К моменту смерти главы государства он уже собирался уйти из политической жизни, считая, что выполнил свою миссию. И если он все же не сделал этого, то не потому, что им руководило тщеславие или честолюбие.
Впоследствии он рассказал об этом профессору Фюмэ, когда однажды обедал у него на авеню Фридланд. В тот вечер он был в хорошем настроении, и тем не менее в его голосе порой звучали раздраженные нотки, столь для него характерные.
— Видите ли, дорогой доктор, есть истина, которая ускользает не только от народа, но и от тех, кто создает общественное мнение, и это смущало меня каждый раз, когда я читал жизнеописания прославленных политических деятелей. Обычно говорят об их заинтересованности, об их гордости или жажде власти и при этом упускают из виду или не хотят понять, что, начиная с определенного момента, когда успешная карьера государственного деятеля достигает известной точки, он перестает принадлежать себе и становится как бы пленником государственного механизма. Я выражаюсь не совсем точно…

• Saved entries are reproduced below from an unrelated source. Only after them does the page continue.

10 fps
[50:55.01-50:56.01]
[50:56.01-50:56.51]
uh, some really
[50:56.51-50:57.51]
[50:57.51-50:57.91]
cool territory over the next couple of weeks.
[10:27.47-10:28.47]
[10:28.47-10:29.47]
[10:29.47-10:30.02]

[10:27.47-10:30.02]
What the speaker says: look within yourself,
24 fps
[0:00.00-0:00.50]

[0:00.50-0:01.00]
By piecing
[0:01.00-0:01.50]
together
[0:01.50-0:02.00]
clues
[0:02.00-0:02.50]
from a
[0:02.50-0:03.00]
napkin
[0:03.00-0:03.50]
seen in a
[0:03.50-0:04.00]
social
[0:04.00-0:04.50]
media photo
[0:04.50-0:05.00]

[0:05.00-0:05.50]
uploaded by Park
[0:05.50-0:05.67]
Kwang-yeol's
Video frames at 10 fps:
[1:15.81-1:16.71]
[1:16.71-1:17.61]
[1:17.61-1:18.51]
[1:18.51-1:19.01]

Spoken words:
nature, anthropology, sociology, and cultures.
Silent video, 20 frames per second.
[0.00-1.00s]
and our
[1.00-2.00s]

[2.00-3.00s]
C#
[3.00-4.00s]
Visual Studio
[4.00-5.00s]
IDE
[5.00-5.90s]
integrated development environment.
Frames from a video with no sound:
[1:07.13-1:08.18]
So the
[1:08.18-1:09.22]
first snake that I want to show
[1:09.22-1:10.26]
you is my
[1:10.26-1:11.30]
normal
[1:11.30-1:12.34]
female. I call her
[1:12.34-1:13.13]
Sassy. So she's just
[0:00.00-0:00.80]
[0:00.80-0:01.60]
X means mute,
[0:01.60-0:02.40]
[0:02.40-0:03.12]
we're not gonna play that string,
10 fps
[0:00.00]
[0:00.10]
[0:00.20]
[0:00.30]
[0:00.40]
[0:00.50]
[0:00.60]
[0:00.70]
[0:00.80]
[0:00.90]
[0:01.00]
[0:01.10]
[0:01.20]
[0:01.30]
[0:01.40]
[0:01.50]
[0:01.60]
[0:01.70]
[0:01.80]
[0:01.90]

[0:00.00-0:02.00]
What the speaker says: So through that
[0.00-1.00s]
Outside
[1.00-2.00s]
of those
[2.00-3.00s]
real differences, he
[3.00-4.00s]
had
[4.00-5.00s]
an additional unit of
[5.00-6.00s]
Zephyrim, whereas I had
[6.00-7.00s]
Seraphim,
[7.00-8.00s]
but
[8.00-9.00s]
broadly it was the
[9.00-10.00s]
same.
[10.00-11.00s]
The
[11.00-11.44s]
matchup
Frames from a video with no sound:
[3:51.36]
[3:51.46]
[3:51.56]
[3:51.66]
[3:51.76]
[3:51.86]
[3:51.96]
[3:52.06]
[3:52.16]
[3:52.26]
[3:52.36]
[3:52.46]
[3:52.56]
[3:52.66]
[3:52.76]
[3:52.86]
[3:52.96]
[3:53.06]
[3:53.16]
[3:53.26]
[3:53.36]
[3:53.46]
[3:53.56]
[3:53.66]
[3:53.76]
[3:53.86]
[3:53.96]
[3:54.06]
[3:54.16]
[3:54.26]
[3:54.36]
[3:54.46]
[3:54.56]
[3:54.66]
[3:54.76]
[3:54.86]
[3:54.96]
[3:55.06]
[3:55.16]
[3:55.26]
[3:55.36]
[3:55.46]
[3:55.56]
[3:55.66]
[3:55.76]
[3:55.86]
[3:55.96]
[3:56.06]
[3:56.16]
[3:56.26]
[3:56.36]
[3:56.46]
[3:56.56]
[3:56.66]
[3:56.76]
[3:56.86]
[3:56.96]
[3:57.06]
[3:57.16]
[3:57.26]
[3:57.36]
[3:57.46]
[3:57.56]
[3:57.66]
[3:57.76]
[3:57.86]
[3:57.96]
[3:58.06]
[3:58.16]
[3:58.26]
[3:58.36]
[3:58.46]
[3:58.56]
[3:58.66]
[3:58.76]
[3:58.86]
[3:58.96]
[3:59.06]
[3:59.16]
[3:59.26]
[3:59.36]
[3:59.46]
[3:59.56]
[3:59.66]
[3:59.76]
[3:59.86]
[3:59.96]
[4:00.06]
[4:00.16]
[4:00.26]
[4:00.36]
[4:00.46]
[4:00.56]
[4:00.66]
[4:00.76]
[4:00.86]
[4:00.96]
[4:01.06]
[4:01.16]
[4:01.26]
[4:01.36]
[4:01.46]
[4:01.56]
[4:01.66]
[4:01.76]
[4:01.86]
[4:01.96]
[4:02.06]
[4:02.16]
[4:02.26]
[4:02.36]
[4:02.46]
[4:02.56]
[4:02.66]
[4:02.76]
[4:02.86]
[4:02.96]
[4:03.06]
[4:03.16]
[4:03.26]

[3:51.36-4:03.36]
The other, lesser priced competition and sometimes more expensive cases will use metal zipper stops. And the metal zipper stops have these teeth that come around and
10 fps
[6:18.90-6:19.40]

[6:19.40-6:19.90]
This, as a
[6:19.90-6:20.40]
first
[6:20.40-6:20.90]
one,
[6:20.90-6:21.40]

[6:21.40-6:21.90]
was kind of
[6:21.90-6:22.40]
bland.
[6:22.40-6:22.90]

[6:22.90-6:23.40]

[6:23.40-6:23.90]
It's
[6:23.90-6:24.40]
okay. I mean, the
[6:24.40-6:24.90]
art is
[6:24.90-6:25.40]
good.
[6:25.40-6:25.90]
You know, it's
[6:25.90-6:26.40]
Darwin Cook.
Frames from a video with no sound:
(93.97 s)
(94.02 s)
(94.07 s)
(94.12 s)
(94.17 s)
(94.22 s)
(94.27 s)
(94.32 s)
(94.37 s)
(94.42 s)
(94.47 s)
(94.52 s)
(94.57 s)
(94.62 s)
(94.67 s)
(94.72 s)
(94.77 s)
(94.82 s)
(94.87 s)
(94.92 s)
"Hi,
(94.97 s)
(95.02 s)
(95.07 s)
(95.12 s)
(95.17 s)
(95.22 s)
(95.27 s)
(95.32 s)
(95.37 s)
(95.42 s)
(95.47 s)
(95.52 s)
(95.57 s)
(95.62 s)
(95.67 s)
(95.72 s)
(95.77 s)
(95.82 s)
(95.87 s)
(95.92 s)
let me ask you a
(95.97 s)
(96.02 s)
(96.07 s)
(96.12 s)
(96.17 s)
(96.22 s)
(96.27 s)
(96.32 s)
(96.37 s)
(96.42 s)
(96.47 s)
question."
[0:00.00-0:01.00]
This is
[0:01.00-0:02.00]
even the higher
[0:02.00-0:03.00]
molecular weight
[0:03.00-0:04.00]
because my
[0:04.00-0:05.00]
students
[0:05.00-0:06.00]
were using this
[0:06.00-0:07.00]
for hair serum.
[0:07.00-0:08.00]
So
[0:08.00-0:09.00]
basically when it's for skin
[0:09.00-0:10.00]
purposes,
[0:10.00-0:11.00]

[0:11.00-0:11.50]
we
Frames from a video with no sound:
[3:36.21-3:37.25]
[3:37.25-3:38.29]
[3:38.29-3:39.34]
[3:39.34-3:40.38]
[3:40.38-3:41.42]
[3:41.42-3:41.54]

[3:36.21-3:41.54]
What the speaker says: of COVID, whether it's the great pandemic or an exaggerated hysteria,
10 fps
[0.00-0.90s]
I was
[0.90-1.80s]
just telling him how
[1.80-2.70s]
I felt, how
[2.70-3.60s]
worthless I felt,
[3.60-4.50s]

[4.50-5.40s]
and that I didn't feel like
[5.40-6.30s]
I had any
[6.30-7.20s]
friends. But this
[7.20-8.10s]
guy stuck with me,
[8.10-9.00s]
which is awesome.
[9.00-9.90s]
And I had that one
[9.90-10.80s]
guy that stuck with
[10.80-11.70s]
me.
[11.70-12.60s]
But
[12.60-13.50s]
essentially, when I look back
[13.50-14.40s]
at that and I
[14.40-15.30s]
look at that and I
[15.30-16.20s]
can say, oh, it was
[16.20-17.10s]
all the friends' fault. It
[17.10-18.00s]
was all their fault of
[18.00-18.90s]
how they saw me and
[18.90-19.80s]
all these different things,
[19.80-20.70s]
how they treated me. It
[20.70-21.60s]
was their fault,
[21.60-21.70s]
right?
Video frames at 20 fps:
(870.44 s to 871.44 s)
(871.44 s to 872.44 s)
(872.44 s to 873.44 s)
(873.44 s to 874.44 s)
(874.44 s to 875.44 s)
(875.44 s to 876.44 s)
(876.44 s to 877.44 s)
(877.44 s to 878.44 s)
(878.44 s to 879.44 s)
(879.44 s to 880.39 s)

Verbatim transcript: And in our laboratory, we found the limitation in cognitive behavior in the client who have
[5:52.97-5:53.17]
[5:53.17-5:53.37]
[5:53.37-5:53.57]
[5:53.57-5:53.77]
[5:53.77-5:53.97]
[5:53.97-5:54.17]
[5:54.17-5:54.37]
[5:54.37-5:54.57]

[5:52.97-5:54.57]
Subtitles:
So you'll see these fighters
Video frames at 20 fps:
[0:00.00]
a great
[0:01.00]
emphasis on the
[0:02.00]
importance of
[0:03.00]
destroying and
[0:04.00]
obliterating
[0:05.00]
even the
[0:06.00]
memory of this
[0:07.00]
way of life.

Фюмэ, человек гибкого ума, лечивший к тому же наиболее выдающихся людей Франции и зачастую бывший их близким другом, наблюдал его сквозь дым сигары.
— Или, если угодно, скажем так: при продвижении политического деятеля на самые ответственные посты наступает такой момент, когда его личные интересы и честолюбие полностью совпадают с интересами и стремлениями его родины.
— Иначе говоря, для него на определенной ступени измена, например, становится немыслимой?